Bitter Melon or Momordica Charantia is widely used in Ayurvedic medicine for various diseases treatment, one of which is diabetes mellitus.
In study course, various powder extracts of fresh and dried whole fruits were prepared and a comparison of their hypoglycemic properties with oral administration in diabetic rats was made. It was found that powder of an aqueous extract of fresh immature fruits at a dosage of 20 mg / kg of body weight reduced fasting blood glucose level by 48%. This effect is comparable with the effect of taking glibenclamide, a known synthetic drug.
Momordica fruit consists of 80% of water. 100 gr of fruit pulp contains only 15-20 kcal. Chemical composition of Bitter Melon includes the following elements:
- vitamins A, B, C, E;
- folic acid;
- pantothenic acid.
Bitter Melon pericarp contains fatty oil and carotene. Seeds of Momordica contain lycopene, glycoside momordicin and haratin. In roots, triterpene saponins were found.
A complex of biologically active substances and vitamins of Momordica has a variety of therapeutic actions:
The calcium in plant helps strengthen skeleton and teeth.

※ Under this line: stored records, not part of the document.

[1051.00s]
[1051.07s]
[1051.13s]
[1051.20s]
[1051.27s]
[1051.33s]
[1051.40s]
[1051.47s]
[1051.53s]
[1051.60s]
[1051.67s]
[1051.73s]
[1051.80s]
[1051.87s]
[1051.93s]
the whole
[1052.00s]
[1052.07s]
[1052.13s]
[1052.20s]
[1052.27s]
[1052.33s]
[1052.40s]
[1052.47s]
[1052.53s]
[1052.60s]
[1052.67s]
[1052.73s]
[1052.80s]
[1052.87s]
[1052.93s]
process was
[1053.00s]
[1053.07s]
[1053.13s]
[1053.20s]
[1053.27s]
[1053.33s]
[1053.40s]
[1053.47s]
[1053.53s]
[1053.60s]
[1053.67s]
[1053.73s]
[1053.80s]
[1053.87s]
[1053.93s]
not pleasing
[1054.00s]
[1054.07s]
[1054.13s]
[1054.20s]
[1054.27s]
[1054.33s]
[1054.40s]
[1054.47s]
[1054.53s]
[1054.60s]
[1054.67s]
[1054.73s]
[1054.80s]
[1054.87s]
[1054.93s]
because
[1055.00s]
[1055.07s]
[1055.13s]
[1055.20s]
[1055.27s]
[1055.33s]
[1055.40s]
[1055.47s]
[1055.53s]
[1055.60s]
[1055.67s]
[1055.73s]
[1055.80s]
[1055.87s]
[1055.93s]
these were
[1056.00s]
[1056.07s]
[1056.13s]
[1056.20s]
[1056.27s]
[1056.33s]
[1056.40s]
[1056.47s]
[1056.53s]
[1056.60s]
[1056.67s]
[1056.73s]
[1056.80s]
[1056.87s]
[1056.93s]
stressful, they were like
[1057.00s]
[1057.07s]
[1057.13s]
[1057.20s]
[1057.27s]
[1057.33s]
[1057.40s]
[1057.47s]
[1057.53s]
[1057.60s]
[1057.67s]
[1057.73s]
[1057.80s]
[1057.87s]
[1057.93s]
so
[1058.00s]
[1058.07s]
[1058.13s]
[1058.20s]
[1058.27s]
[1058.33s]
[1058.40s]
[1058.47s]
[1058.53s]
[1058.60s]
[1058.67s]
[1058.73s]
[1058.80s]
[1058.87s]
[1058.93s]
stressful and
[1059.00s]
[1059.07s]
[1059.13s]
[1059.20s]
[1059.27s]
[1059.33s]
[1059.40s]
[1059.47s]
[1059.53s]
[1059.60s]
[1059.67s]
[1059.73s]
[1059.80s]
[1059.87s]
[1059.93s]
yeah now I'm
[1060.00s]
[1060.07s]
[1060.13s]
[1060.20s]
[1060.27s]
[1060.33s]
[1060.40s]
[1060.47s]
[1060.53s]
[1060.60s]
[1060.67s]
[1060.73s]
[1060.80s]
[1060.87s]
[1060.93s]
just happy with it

According to the latest research conducted by a group of scientists from the University of Colorado (USA), the juice of Bitter Melon is able to destroy pancreatic cancer cells, as it limits ability of pancreatic cancer cells to absorb glucose, i.e. deprives them of the opportunity to receive necessary energy for growth and development. Also during experiments on mice it was found that use of Bitter Melon contributes to normalization of insulin production function.
Bitter Melon can be used for weight loss, as its components accelerate metabolism, in particular, promote fats breakdown.
Bitter Melon is used in treatment of:
To treat diabetes, Bitter Melon is used in form of fresh juice. In treatment of worms, an unripe fruit is used. One teaspoon of juice of unripe melon should be taken. Also in the treatment leaves of momordica can be used, brewing them fresh in boiling water. Shredded fruits and leaves can be harvested for winter, because it is during this period of diabetes is exacerbated.
It can be also applied in:
- stings of insects and snakes;
- various abscesses;
- cardiovascular diseases;
- gastrointestinal infections;
- skin diseases;
Application in Traditional Medicine
Traditionally, the plant is used in oriental medicine, as well as in traditional medicine of indigenous people of South America. Decoction and tincture of Bitter Melon are used as a cold and immunomodulating agent. Introduction to diet of Momordica in diabetes reduces blood sugar. Shredded leaves of Bitter Melon are effective at stings of insects and snakes, they are applied to abscesses, burns and wounds. Raw seeds are used to prevent cardiovascular diseases, reduce level of “bad” cholesterol, and treat gastrointestinal infections. Bitter Melon root is used to prepare an expectorant for bronchitis. The poisonous juice of Momordica is used externally in treatment of certain skin diseases, arthritis, rheumatism. Some healers use its decoction in nephritis, prostatitis and urolithiasis. In many countries of the world it is considered a natural aphrodisiac.
Contraindications and Side Effects:
The use of Bitter Melon in any form is contraindicated in:
- pregnant women;
- breast-feeding women.
There is a risk of spontaneous abortion or bleeding. The use of a large number of seeds can lead to poisoning in severe form, lead to fever and coma. For children, the use of seeds is contraindicated, and fresh juice of unfertilized fruit contains dangerous toxins. It is also not recommended to eat fruits of Bitter Melon to people with individual intolerance to its active substances.
Bitter Melon grows in hot and humid lowlands of tropical and subtropical regions. The native land of species is the tropical regions of Southeast Asia. The plant is spread in regions with a warm climate, mainly in China and the Caribbean islands. Bitter Melon is currently cultivated in India, Africa, South America. Some species of Momordica are found on territory of the Crimean Peninsula.